AION. Исследование феноменологии самости | страница 76



Мессия бен Иосиф, согласно Второзаконию, 33,17 — "первородный телец", а Мессия бен Давид — едущий верхом на осле.[292] Мессия бен Иосиф идет первым, Мессия бен Давид — вторым[293]. Мессия бен Иосиф должен умереть, дабы "кровью своей искупить детей Яхве"[294] Он падет в битве с Гогом и Магогом, и Армил убьет его. Этот Армил — не кто иной, как Анти-Мессия, порожденный Сатаной на мраморной скале[295]. Он, в свою очередь, будет убит Мессией бен Давидом. После этого бен Давид спустит с небес новый Иерусалим и вернет к жизни бен Иосифа.[296] В позднейшей традиции бен Иосифу отводиться довольно странная роль. Та-бари, комментатор Корана, замечает, что Антихрист будет царем иудеев,[297] а в Mashmi'a Yeshu'ah Абарбанеля Мессия бен Иосиф, собственно и есть Антихрист. Таким образом, он не только характеризуется как страждущий Мессия по контрасту с Мессией победоносным, но и, в конце концов, воспринимается как антагонист последнего.[298]
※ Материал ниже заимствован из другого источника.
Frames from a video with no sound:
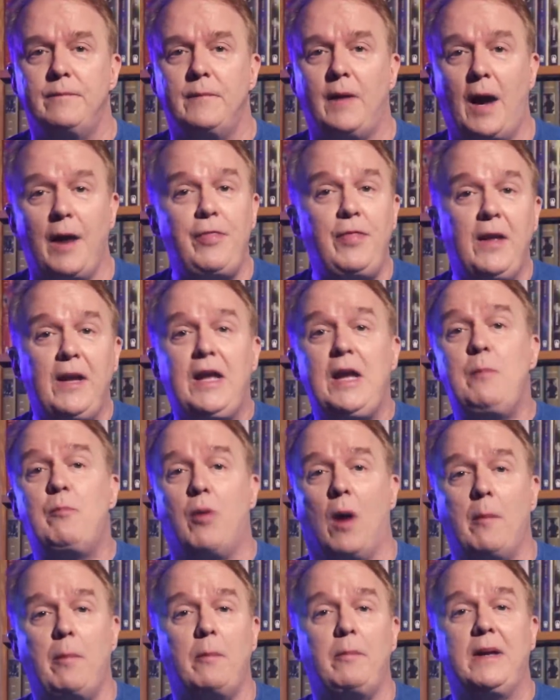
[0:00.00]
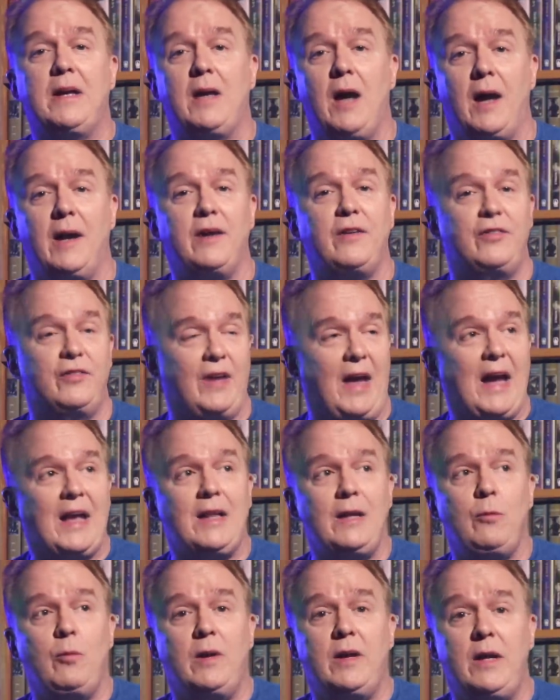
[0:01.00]
I think he probably got
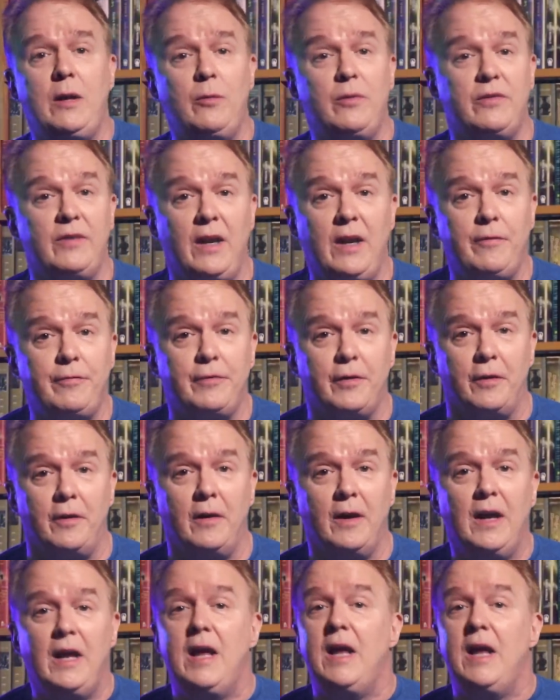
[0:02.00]
exactly what he was after,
169 Как показывают рассмотренные варианты традиции, упоминавшаяся слабость мессианского элемента состоит в его внутреннем расколе, в итоге превратившемся в полную пол-яризованность. Такой ход развития предвосхищается в персидской религиозной литературе, в дохристианской идее энантиодромии больших временных периодов и "порчи добра". Бахман Яст называет четвертый, железный век "злым царством демонов с растрепанными волосами, принадлежащих к расе Гнева"[299] С другой стороны, раздвоение Мессии служит выражением внутреннего беспокойства, вызываемого характером Яхве, чьи несправедливость и ненадежность должны были шокировать каждого мыслящего верующего еще со времен книги Иова[300]. Иов поставил свой вопрос весьма недвусмысленно; христианство дало на него столь же недвусмысленный ответ. Со своей стороны, иудейский мистицизм пошел собственным путем, и его спекуляции парят над глубинами, для сокрытия которых так много постарались сделать христианские мыслители. Я не собираюсь углубляться здесь в эту тему; упомяну лишь в качестве примера историю, переданную Ибн Эзрой. По его словам, в Испании был некий великий мудрец; о нем рассказывали, что он не мог читать восемьдесят восьмой псалом, ибо впадал от него в чрезмерную печаль. Речь идет о следующих стихах:

"Милости же Моей не отниму от него,
и не изменю истины Моей.
Не нарушу завета Моего,
и не переменю того, что вышло из уст Моих.